* [About this exercise] Make an exact copy of the entries, and keep any pictures out of it.

....................

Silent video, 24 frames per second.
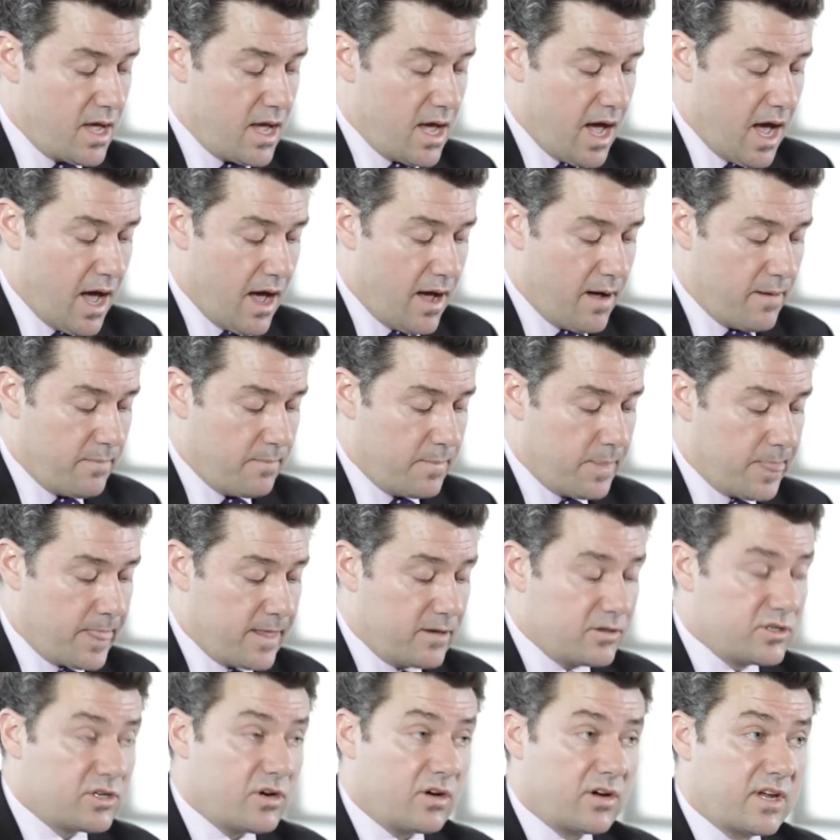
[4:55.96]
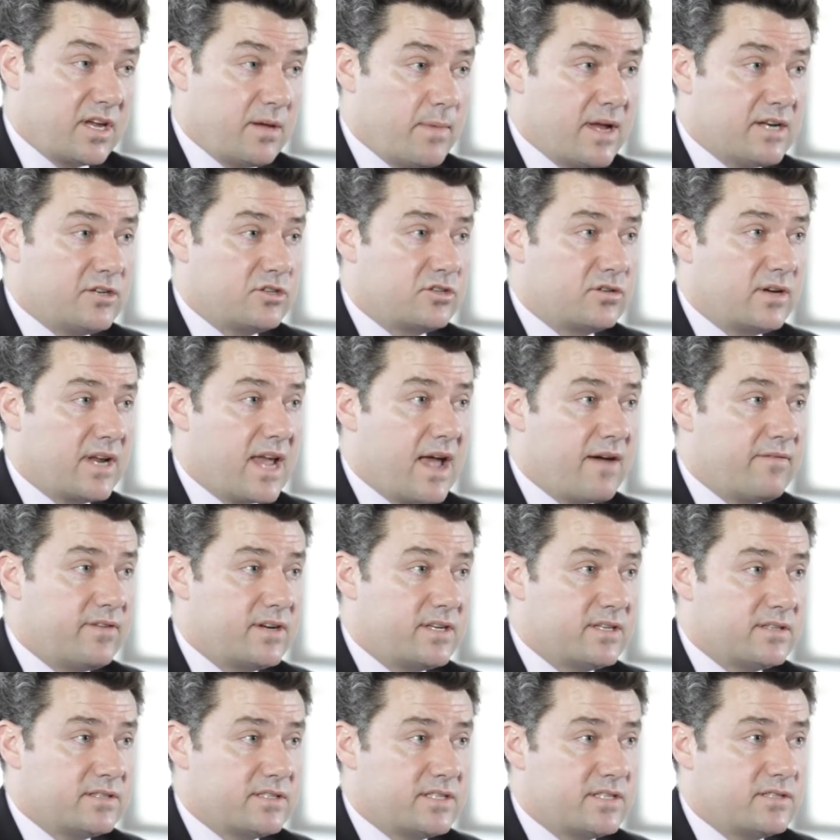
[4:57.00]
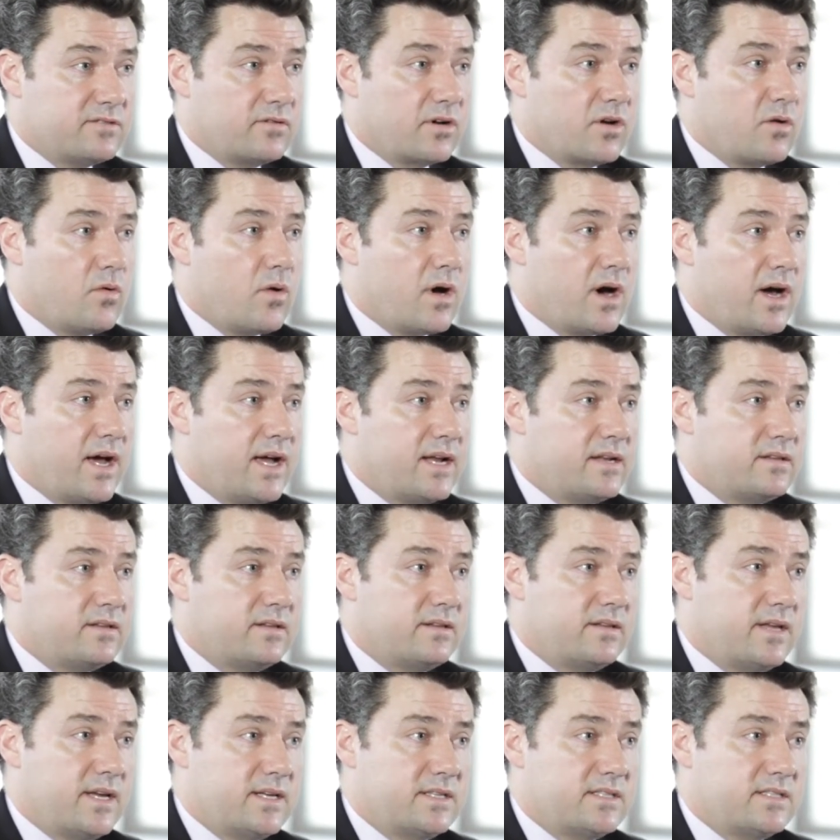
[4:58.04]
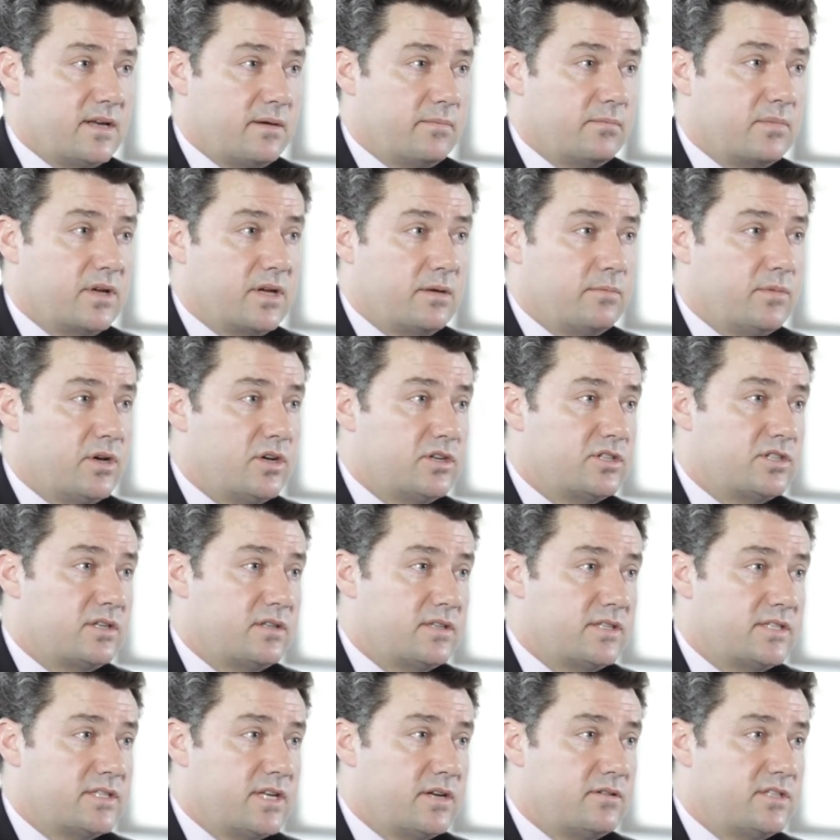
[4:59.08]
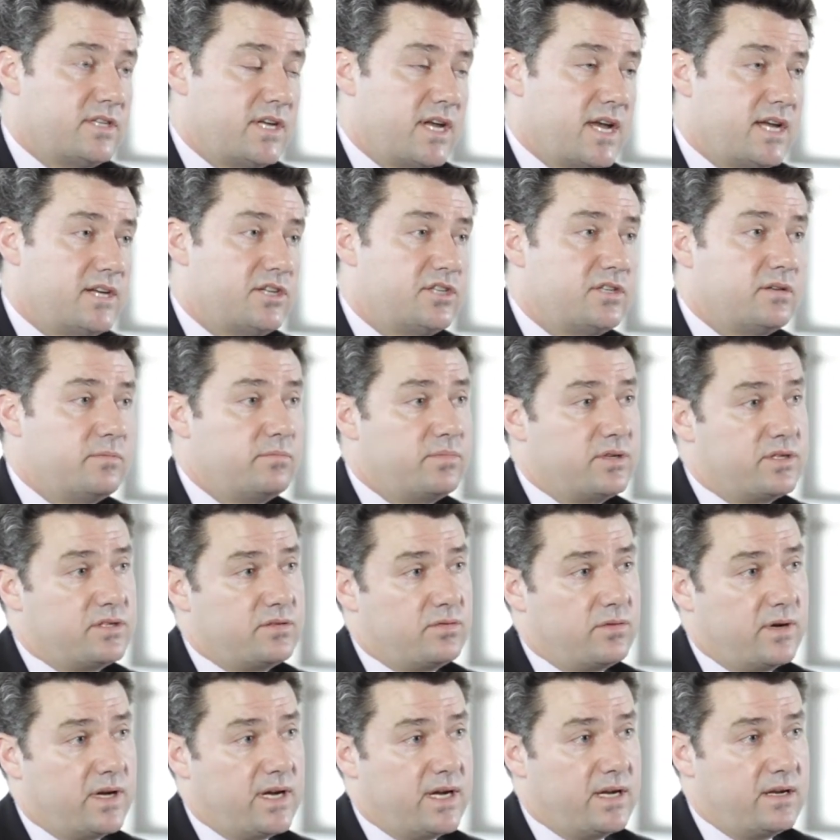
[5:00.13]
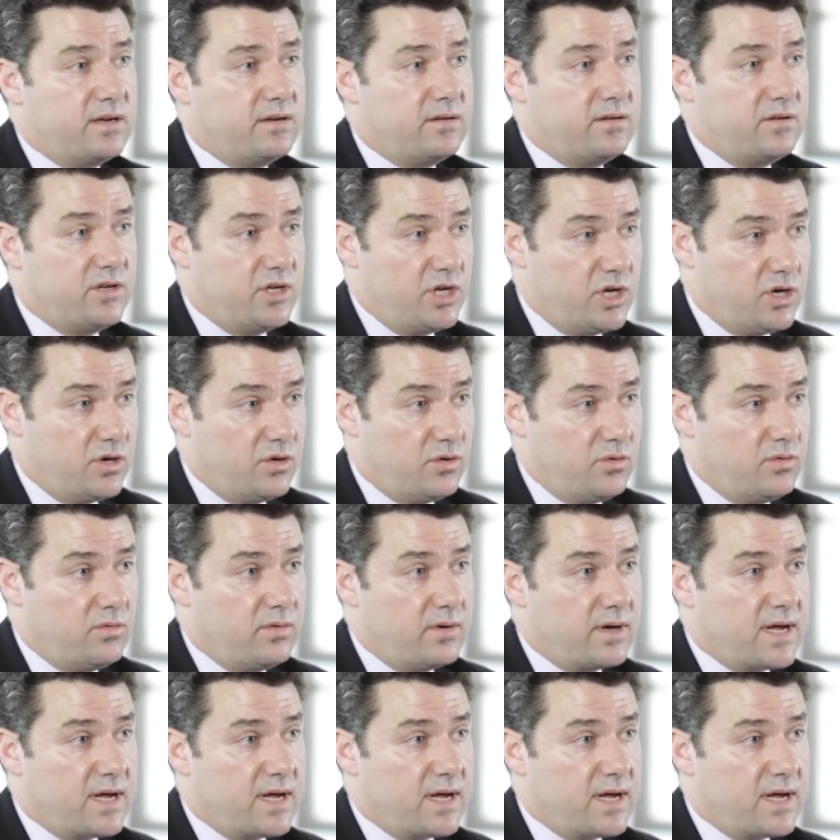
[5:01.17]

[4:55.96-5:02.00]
Um, documentary evidence is required that there's some commercial association between you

....................

* [Written solution]
Silent video, 24 frames per second.
[4:55.96]
[4:57.00]
[4:58.04]
[4:59.08]
[5:00.13]
[5:01.17]

[4:55.96-5:02.00]
Um, documentary evidence is required that there's some commercial association between you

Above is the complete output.